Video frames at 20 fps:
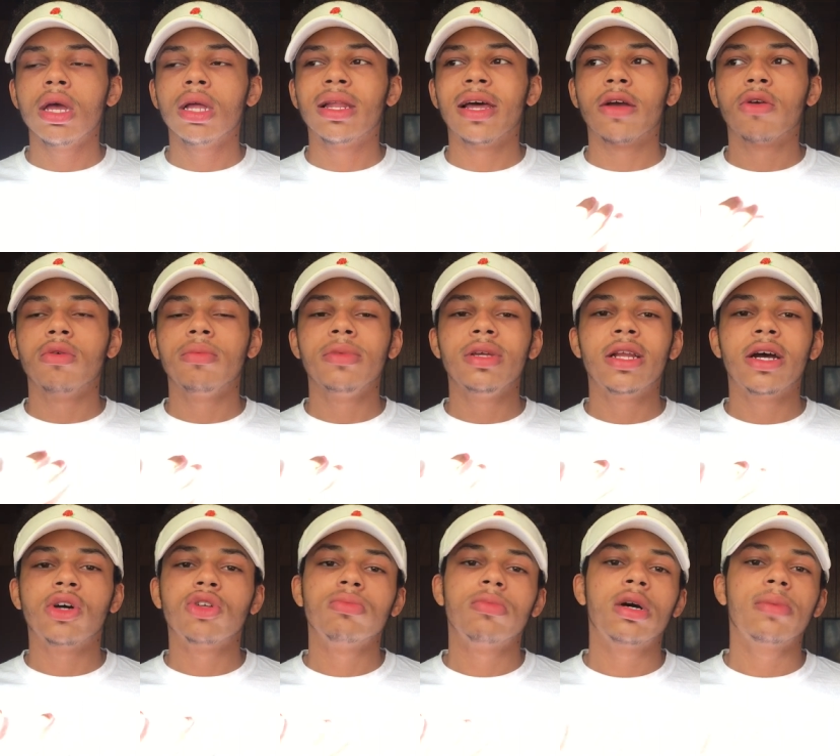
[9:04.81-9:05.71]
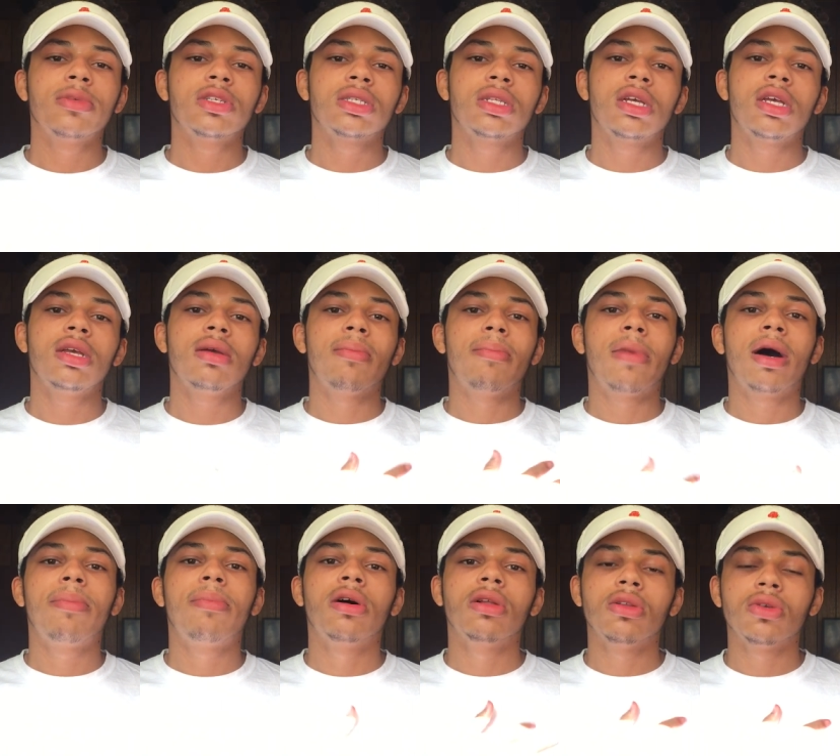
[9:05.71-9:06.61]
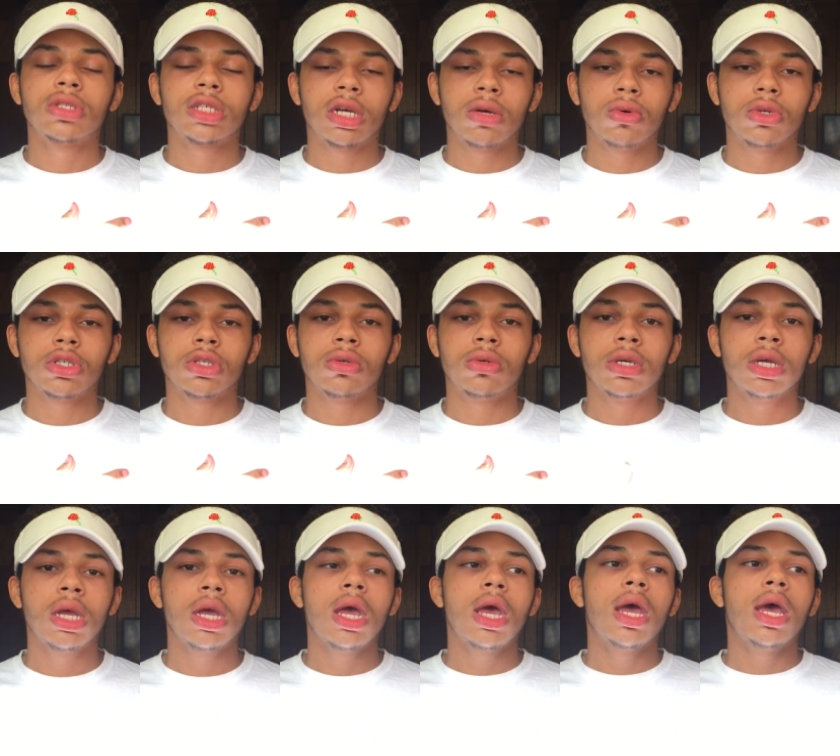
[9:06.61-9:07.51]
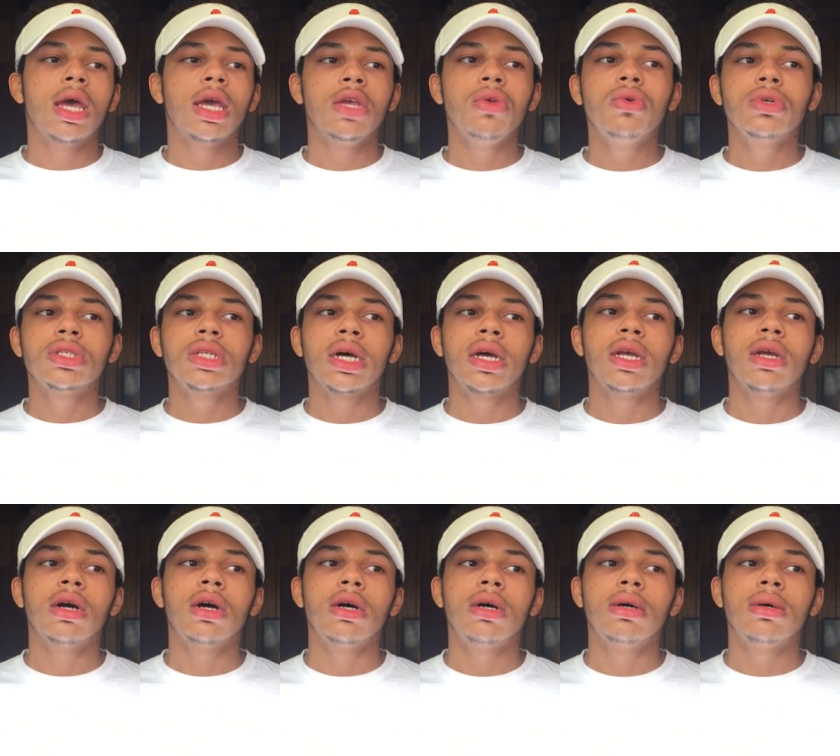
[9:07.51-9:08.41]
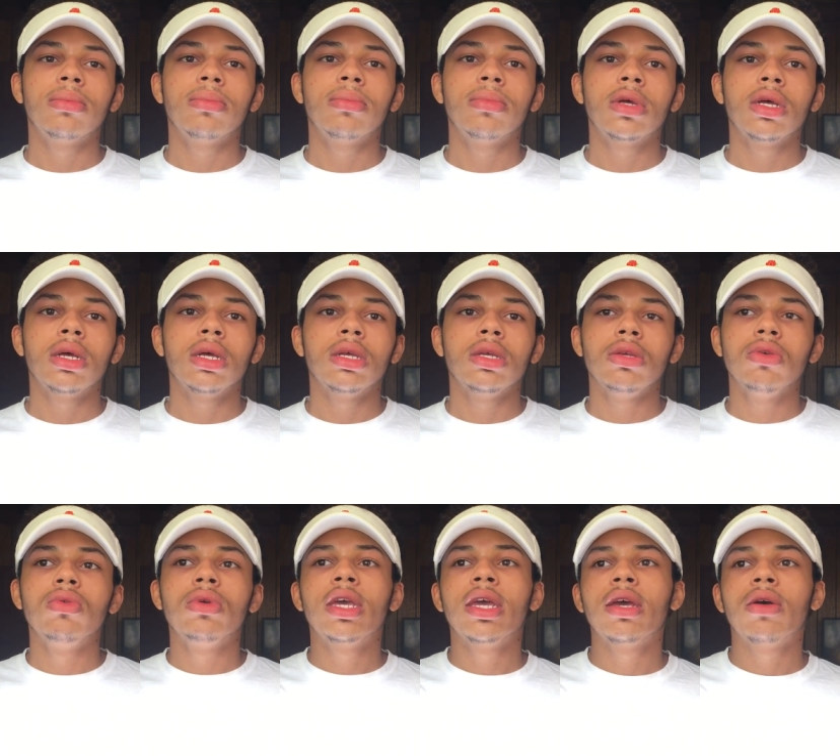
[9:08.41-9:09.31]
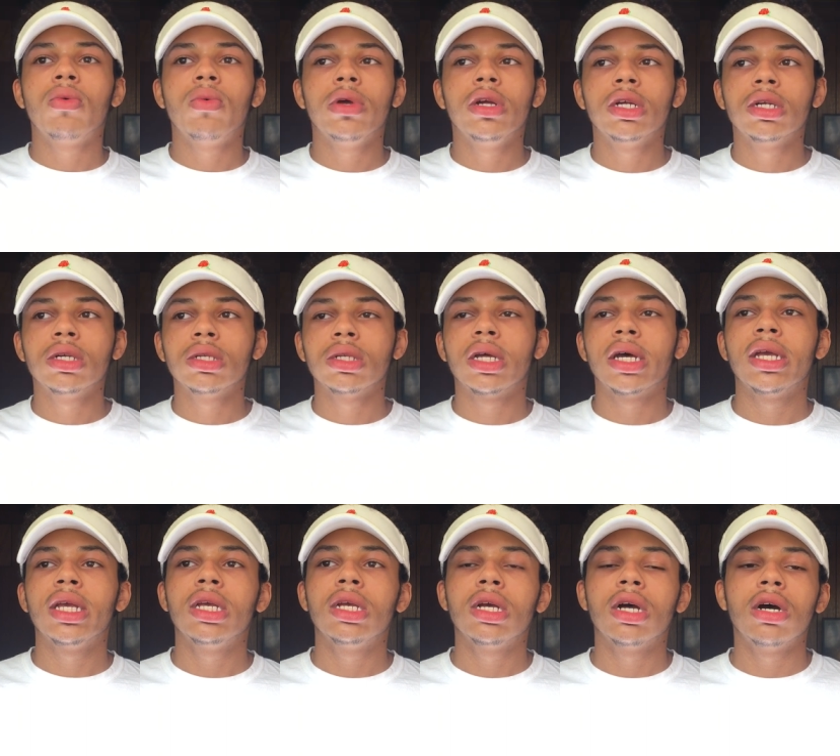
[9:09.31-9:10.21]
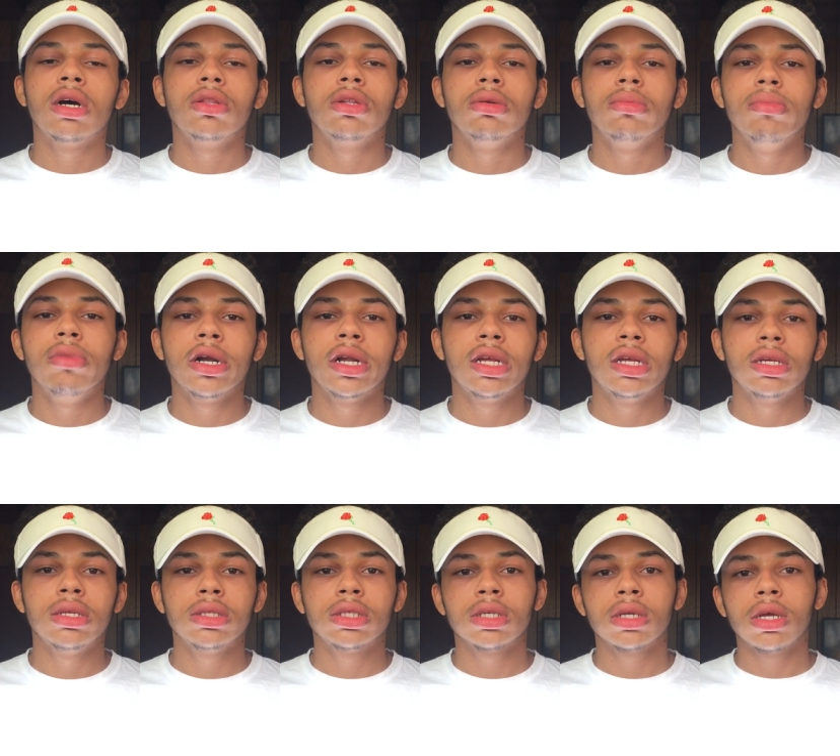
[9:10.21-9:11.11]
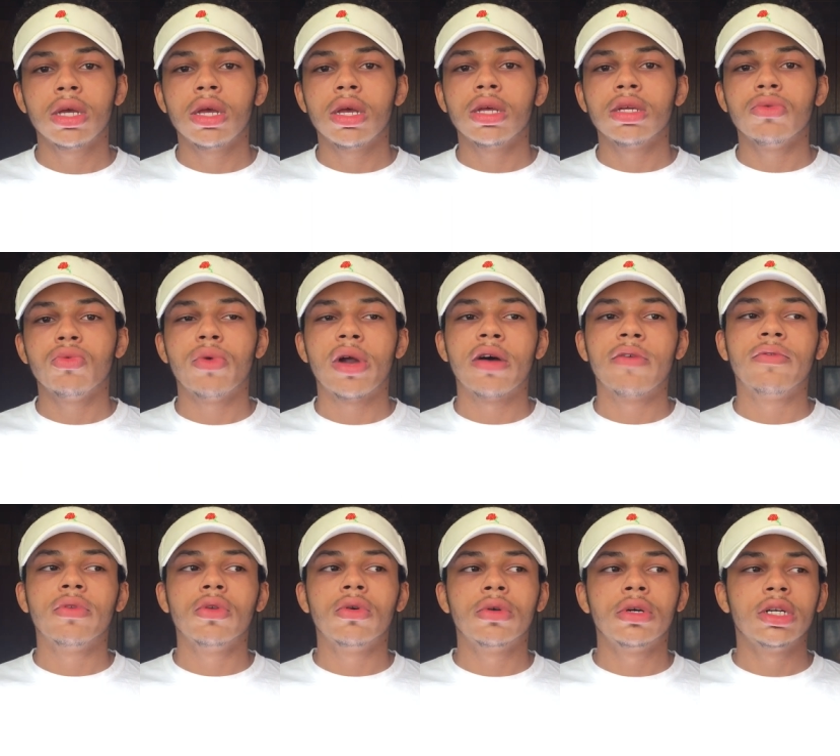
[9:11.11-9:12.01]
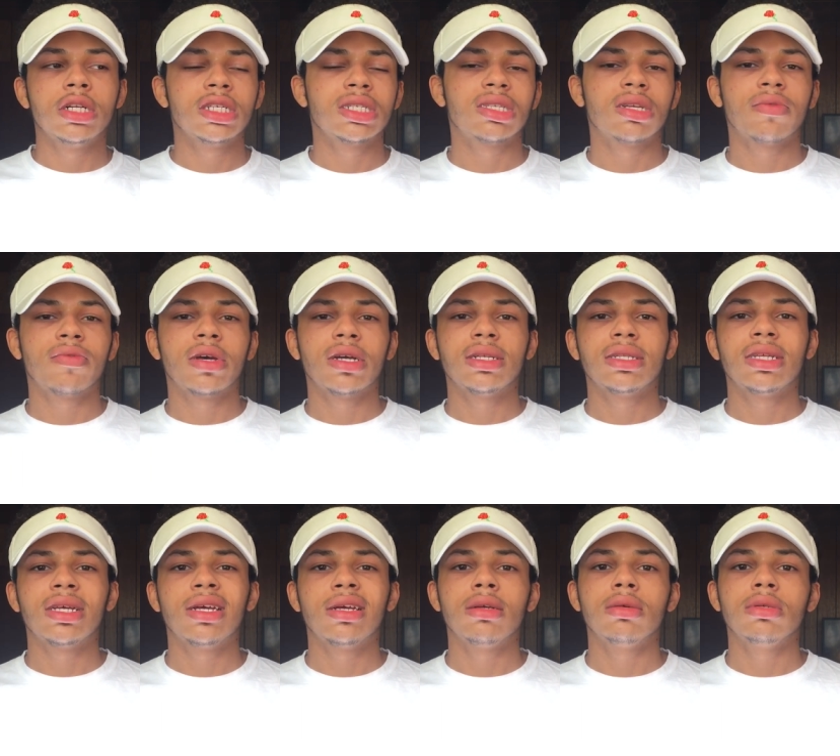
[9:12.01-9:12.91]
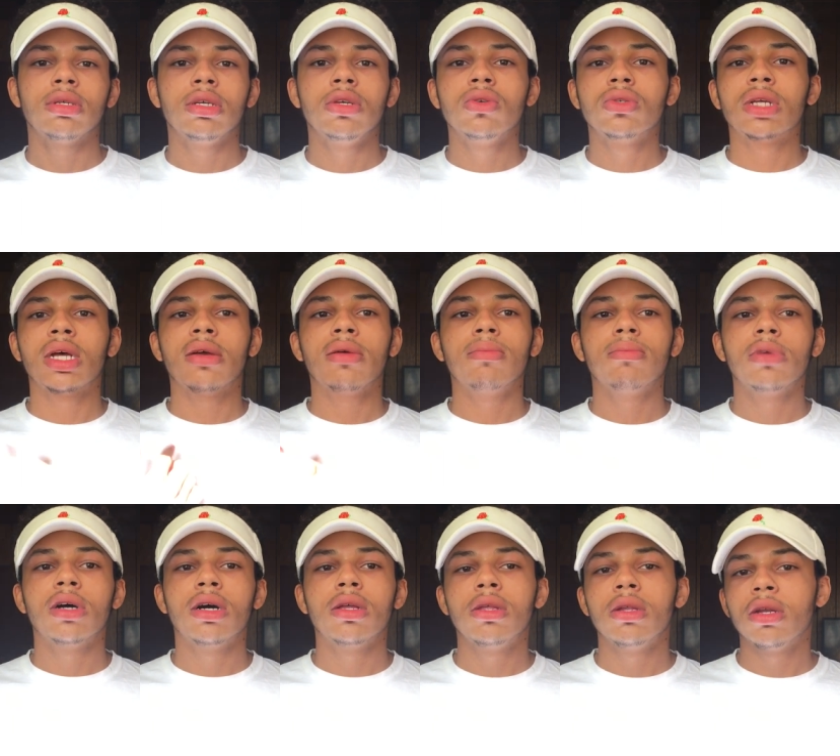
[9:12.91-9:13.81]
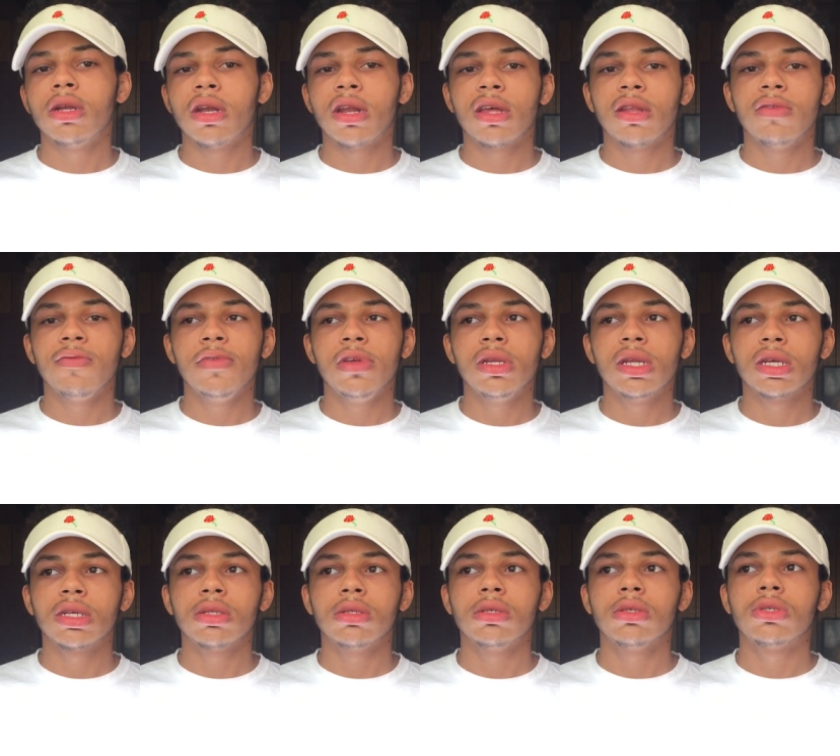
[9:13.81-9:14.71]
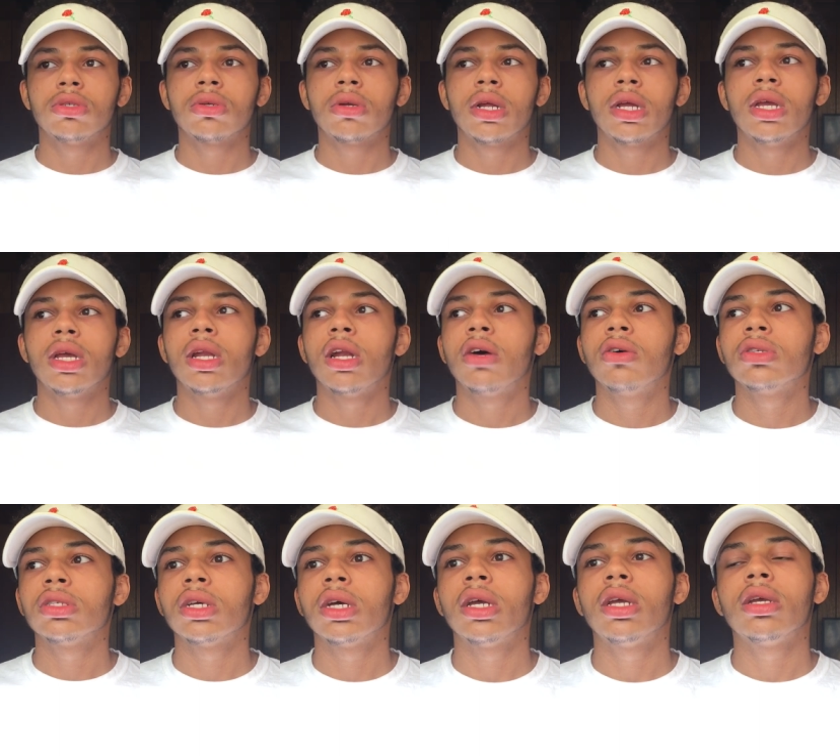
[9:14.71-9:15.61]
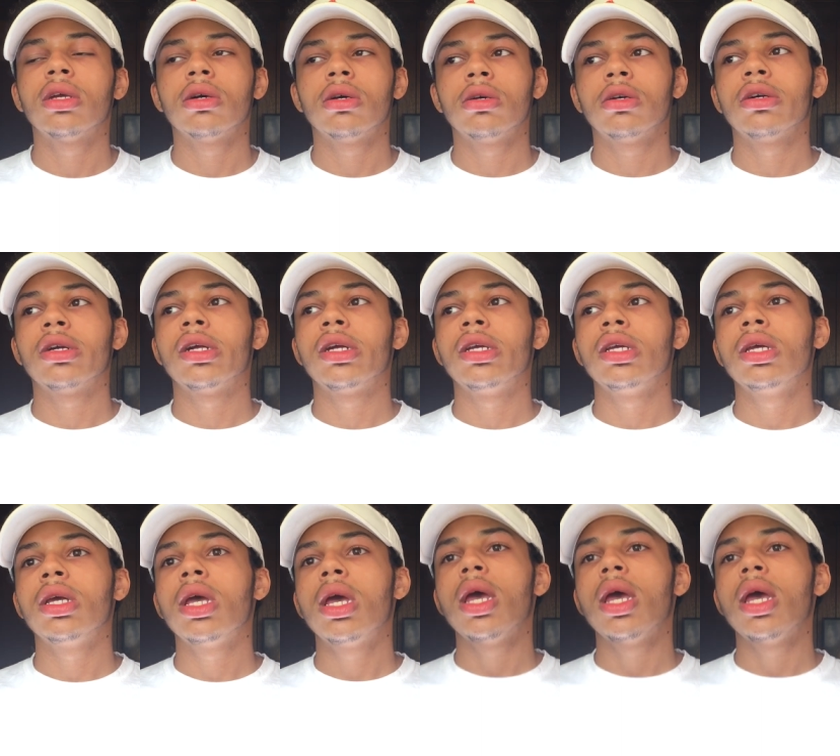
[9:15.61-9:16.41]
like with me, that was my mistake. My polo sign was showing. He was like, you can't wear like other brands, Ralph Lauren and stuff like that. He was like, but other than that, the v-neck looks great. And I was like, all right.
********************
### Directions
Only what runs from the line with "[9:11.11-9:12.01]" through the last line of the listing above belongs in the answer, set down exactly and free of pictures.

### Output below
[9:11.11-9:12.01]
[9:12.01-9:12.91]
[9:12.91-9:13.81]
[9:13.81-9:14.71]
[9:14.71-9:15.61]
[9:15.61-9:16.41]
like with me, that was my mistake. My polo sign was showing. He was like, you can't wear like other brands, Ralph Lauren and stuff like that. He was like, but other than that, the v-neck looks great. And I was like, all right.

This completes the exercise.